U.S., Korean CBRN teams train in Washington State

U.S. and South Korean chemical, biological, radiological, nuclear and high-yield explosives teams recently conducted a series of joint training missions held at an abandoned nuclear reactor in Washington State.

During three days of training at the Satsop Nuclear Power Plant, soldiers from the U.S. Army 11th Chemical Company, 110th Chem. Battalion (Technical Escort) and the 24th Korean Chemical Special Forces Battalion practiced delicate site exploitation techniques and safety procedures, according to DVIDSHub.net.

CBRN teams are used to secure areas or facilities after receiving reports of a live agent or combination of a live agent and weaponry.
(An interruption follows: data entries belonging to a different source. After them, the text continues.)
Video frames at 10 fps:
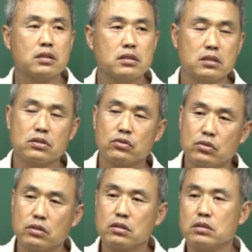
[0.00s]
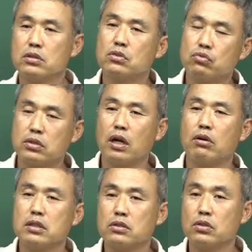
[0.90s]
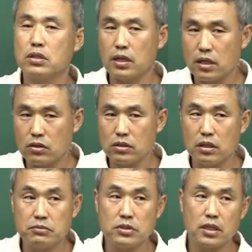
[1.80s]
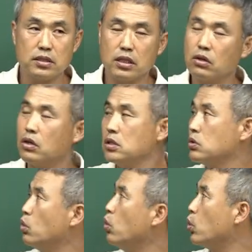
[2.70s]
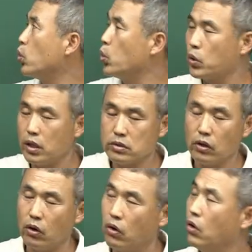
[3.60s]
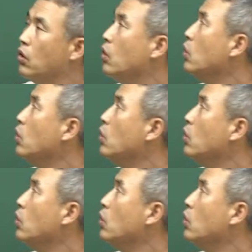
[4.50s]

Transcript: 그, 그두 달 과정 어떻게 할 거냐의 문제가 생겨가지고, 그렇게 해서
They are responsible for removing the threat and sampling any suspicious substances.

During the training's final stage, the Korean team, using U.S. chemical equipment and tactics, faced the threat of mustard gas while operating in an almost totally dark, makeshift laboratory.

Sgt. 1st Class Jason Matheney observed the Korean team's movements to ensure they followed the lessons from previous classes.

Matheney said U.S. CBRN teams are the best trained in their field and at times acted as mentors for their Korean counterparts, although he acknowledged they often have a different objective and use different techniques.

"They're worried about the threat coming from North Korea, and the munitions they might find, so they're not really worried about the chemistry part of it," Matheney said, DVIDSHub.net reports. "Our mission is geared a little bit toward a different objective than theirs is, but just the components and the basics themselves will allow them to actually accomplish their mission."

Sgt. 1st Class Jang Won Park, a sample team leader, was pleased to have the opportunity to form a relationship with the Americans.

"You can learn and adapt from their previous experience, and the United States forces have actual experience in warzones, in Iraq and Afghanistan," Park said, DVIDSHub.net reports.